- _TASK INSTRUCTIONS_
Omit every picture, then give all the entries again exactly.

- _DATASET RECORDS_

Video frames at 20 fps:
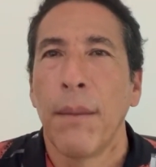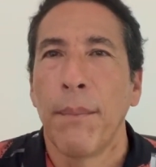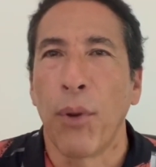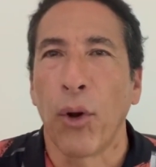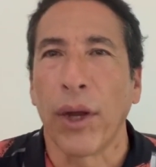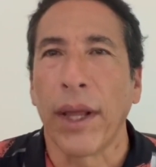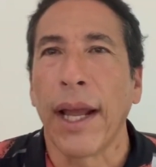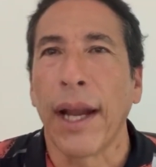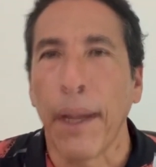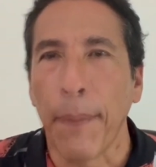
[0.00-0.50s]

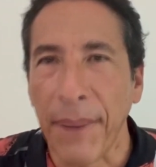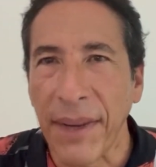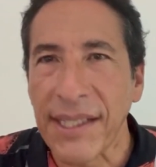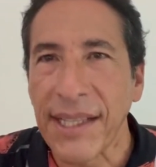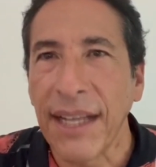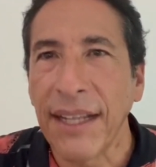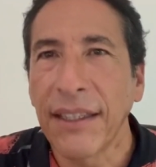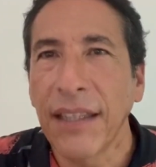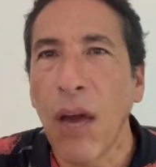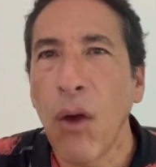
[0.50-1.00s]
porque
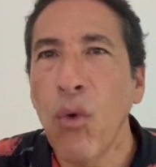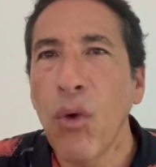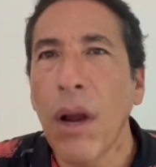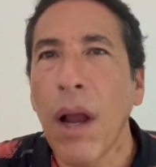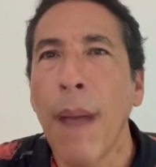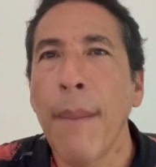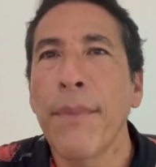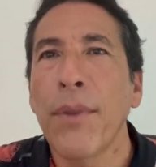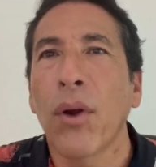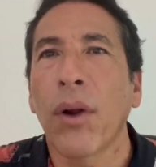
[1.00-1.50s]
representa un
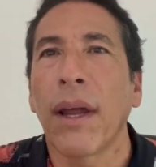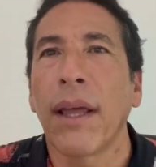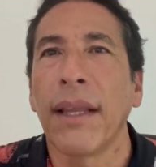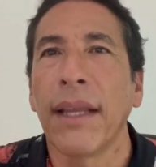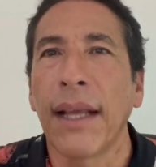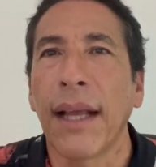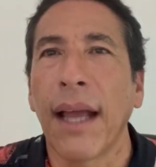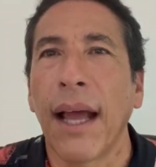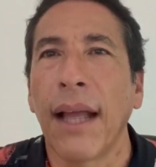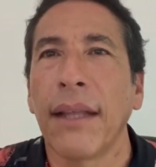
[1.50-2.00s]
cambio
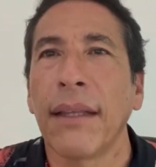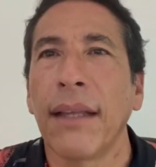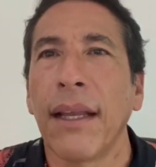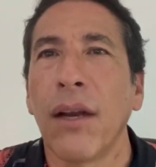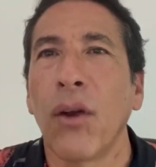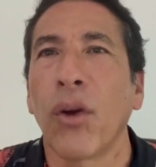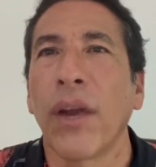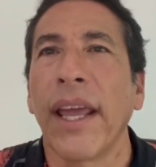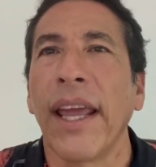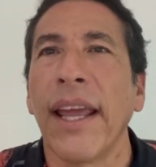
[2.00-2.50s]
radical de
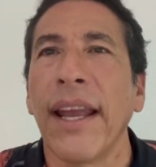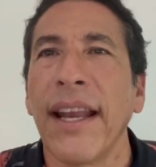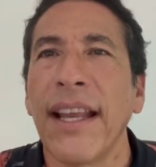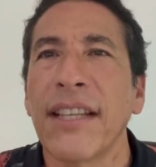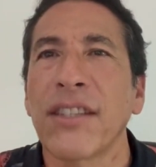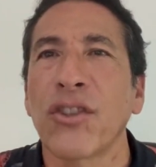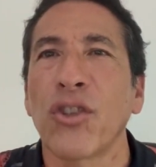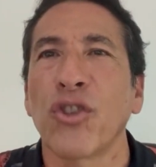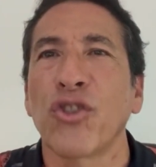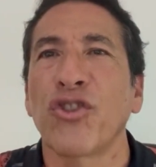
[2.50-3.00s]
lo que en
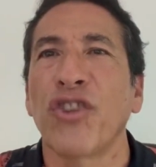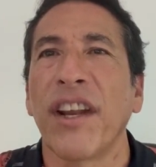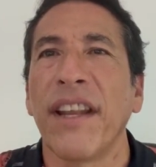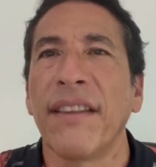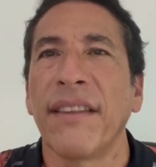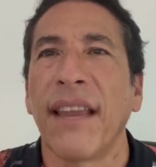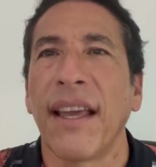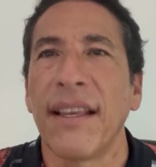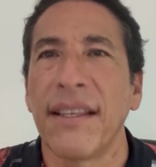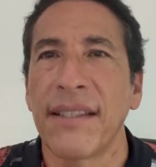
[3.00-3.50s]
estos
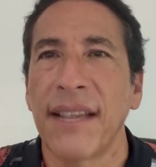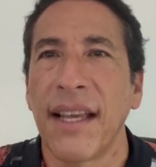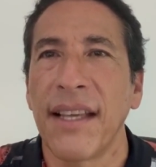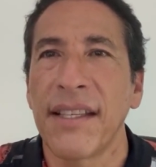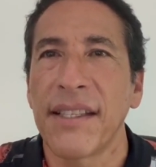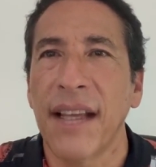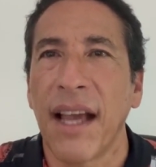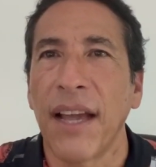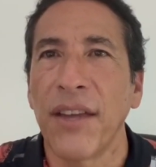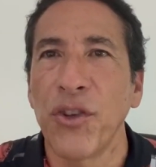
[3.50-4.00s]

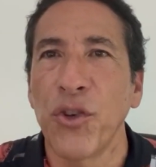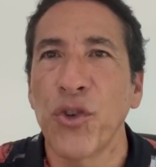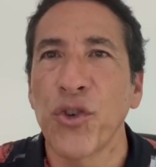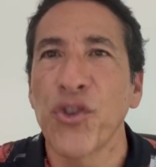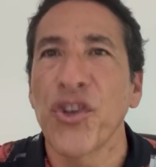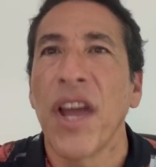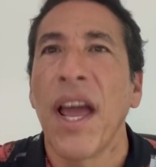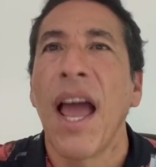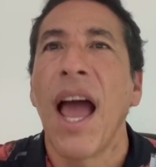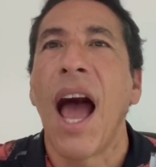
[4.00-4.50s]
36
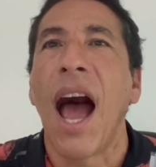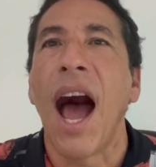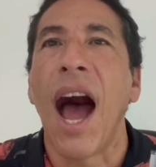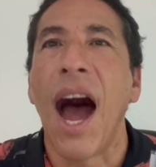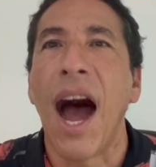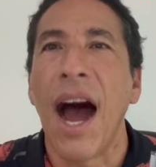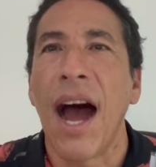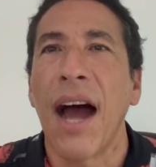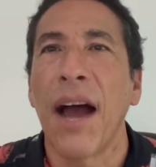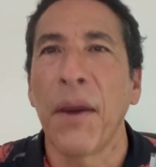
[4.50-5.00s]
años
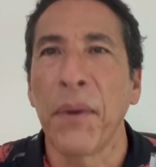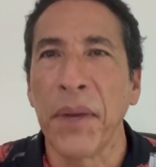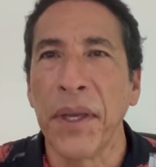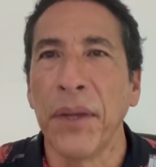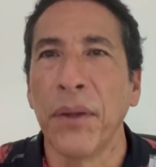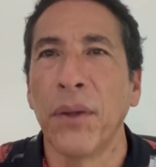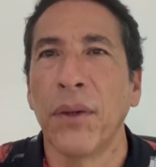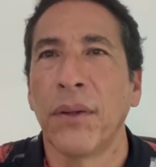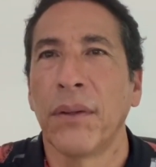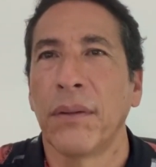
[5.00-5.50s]
ha
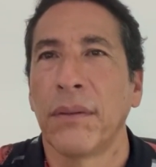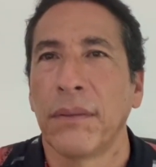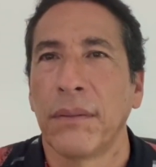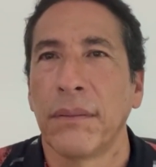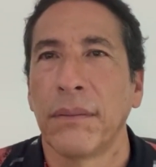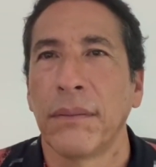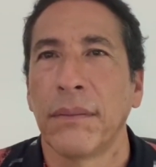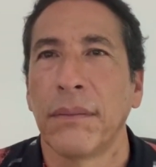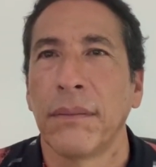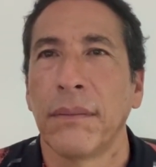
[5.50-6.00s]
habido.
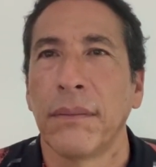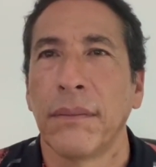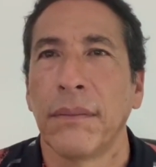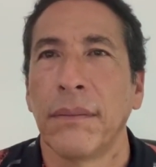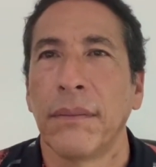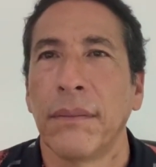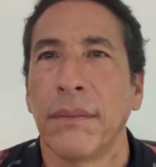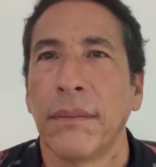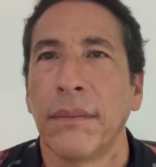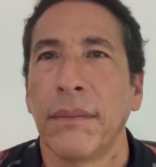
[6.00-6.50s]

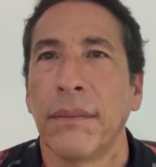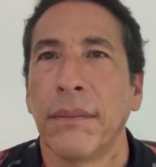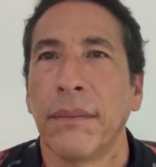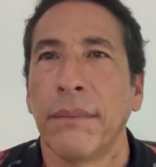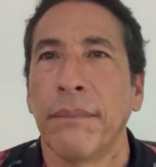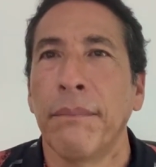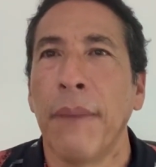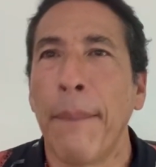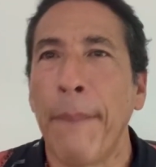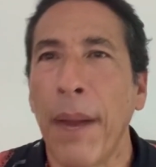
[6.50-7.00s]

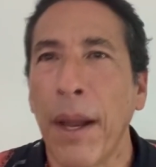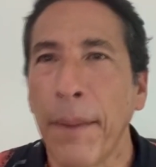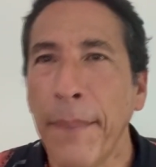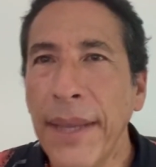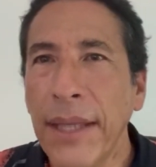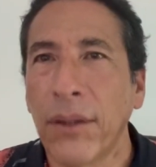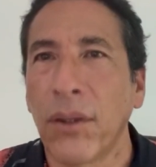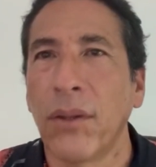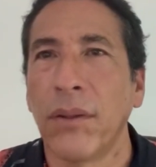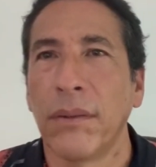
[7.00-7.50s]
Me
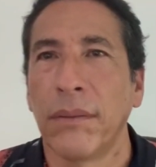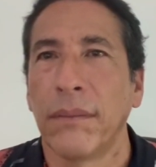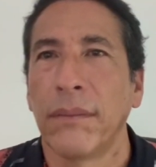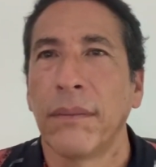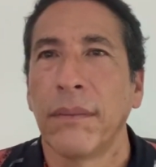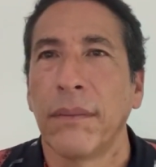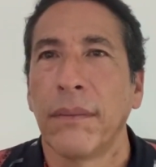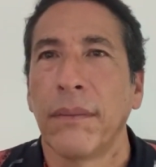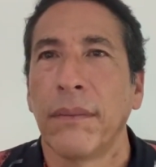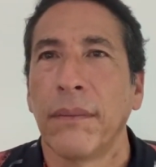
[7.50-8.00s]
permito
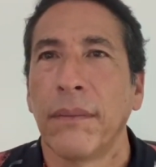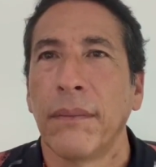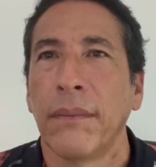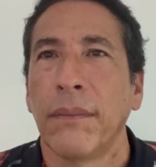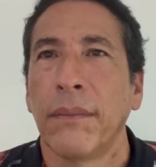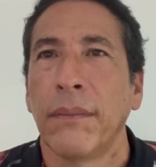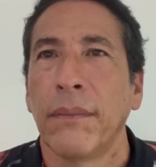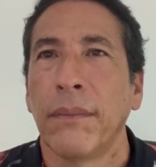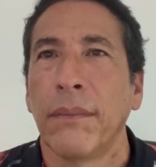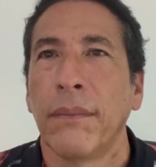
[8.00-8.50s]

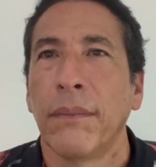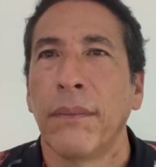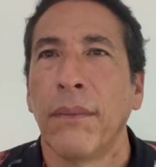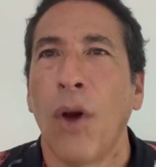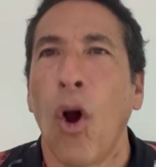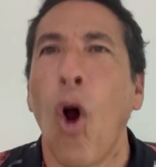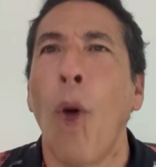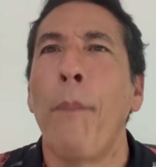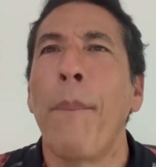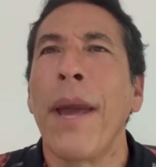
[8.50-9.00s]

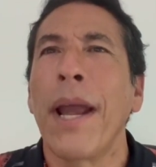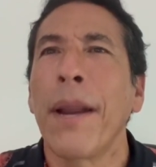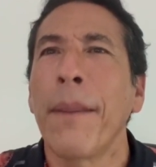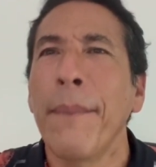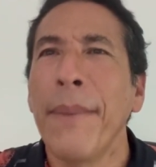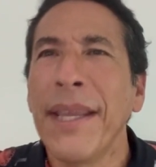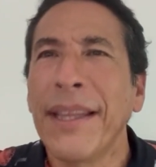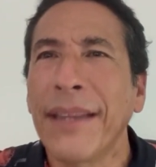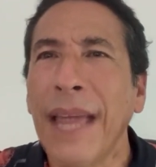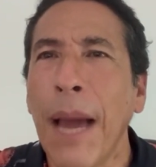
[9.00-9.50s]
o
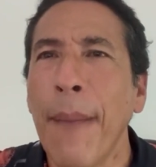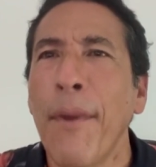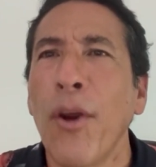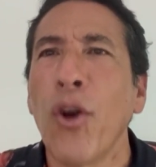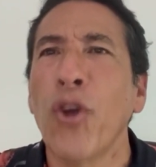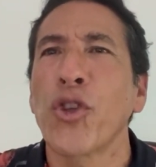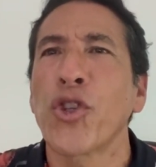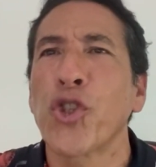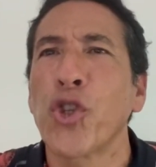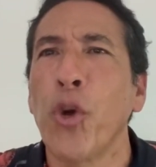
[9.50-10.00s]

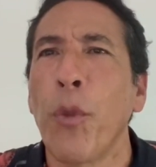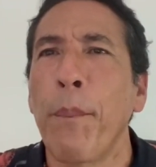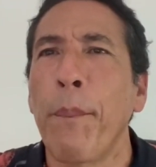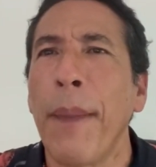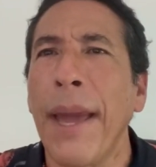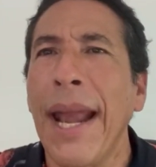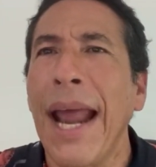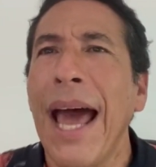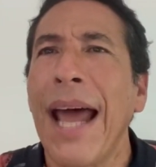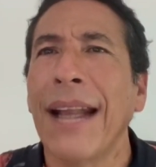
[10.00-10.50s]
permitámonos
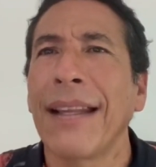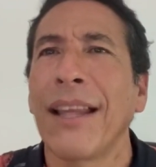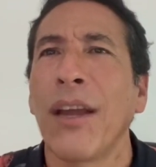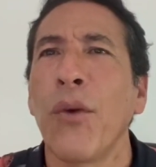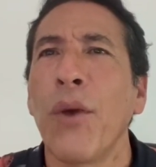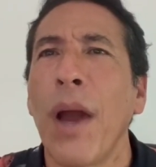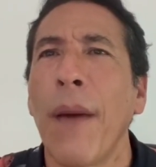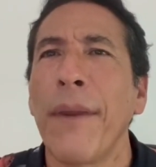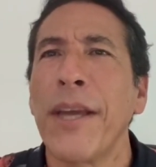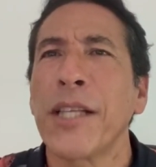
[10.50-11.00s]
superar de
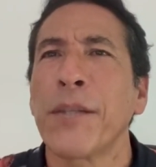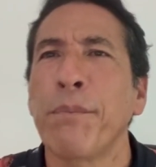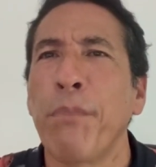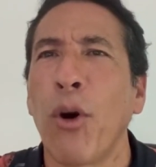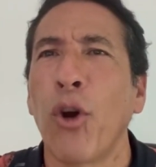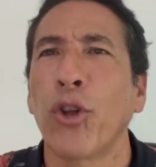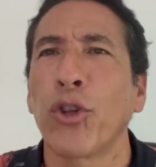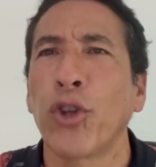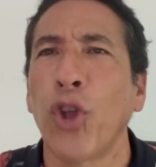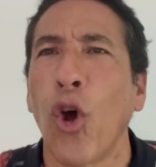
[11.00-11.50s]
una vez
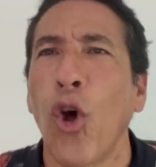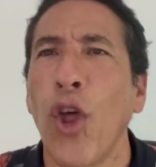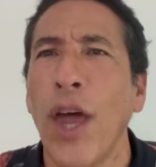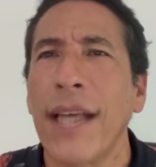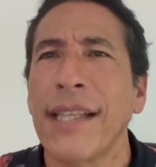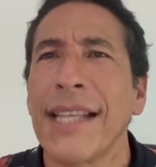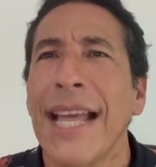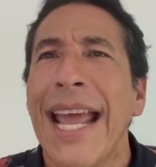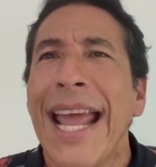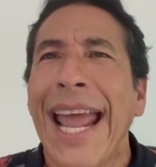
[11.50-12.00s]
por
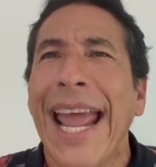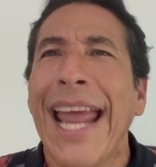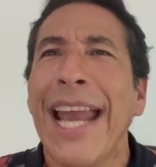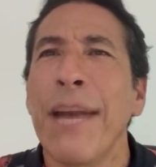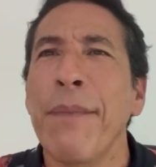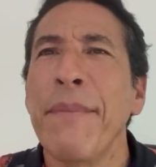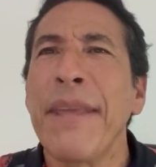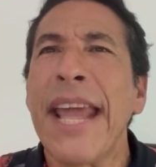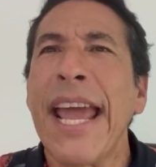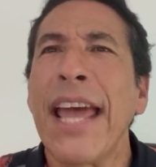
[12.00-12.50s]
todas
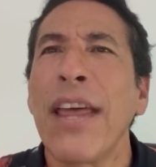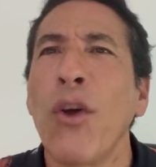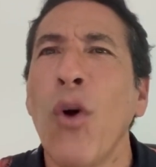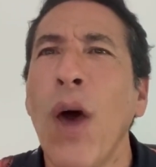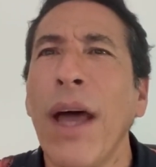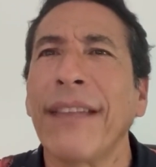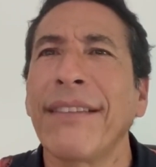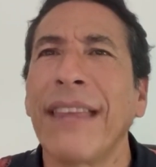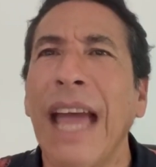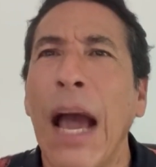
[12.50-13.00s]
el
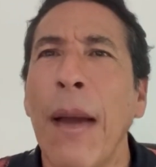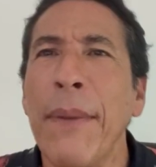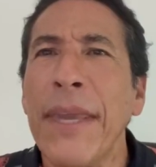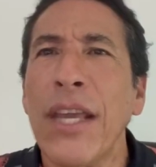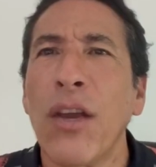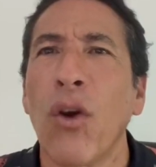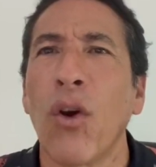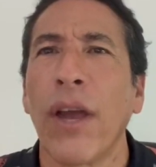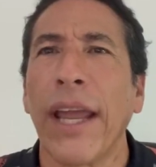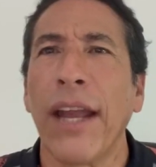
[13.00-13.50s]
miedo
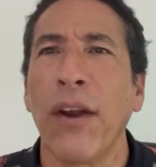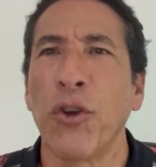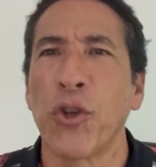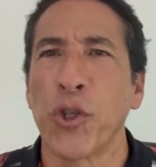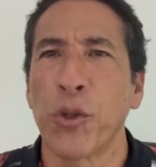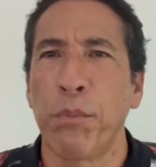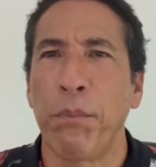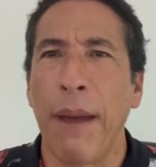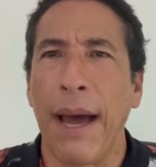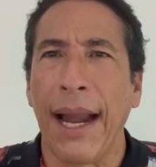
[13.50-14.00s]
atávico que
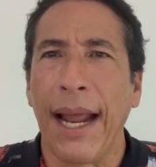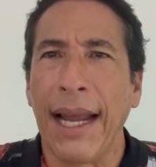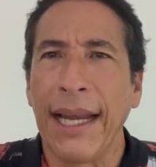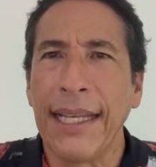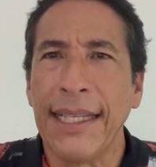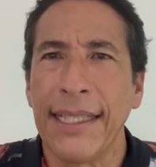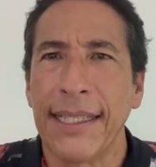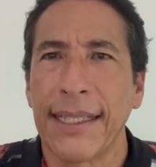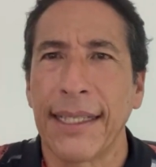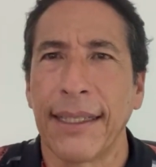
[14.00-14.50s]
nos
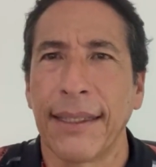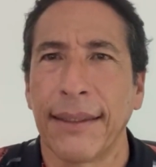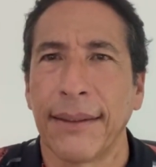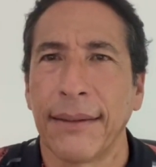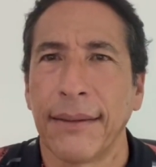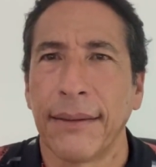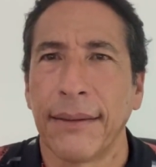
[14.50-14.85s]
paraliza.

- _RESULT_
Video frames at 20 fps:
[0.00-0.50s]

[0.50-1.00s]
porque
[1.00-1.50s]
representa un
[1.50-2.00s]
cambio
[2.00-2.50s]
radical de
[2.50-3.00s]
lo que en
[3.00-3.50s]
estos
[3.50-4.00s]

[4.00-4.50s]
36
[4.50-5.00s]
años
[5.00-5.50s]
ha
[5.50-6.00s]
habido.
[6.00-6.50s]

[6.50-7.00s]

[7.00-7.50s]
Me
[7.50-8.00s]
permito
[8.00-8.50s]

[8.50-9.00s]

[9.00-9.50s]
o
[9.50-10.00s]

[10.00-10.50s]
permitámonos
[10.50-11.00s]
superar de
[11.00-11.50s]
una vez
[11.50-12.00s]
por
[12.00-12.50s]
todas
[12.50-13.00s]
el
[13.00-13.50s]
miedo
[13.50-14.00s]
atávico que
[14.00-14.50s]
nos
[14.50-14.85s]
paraliza.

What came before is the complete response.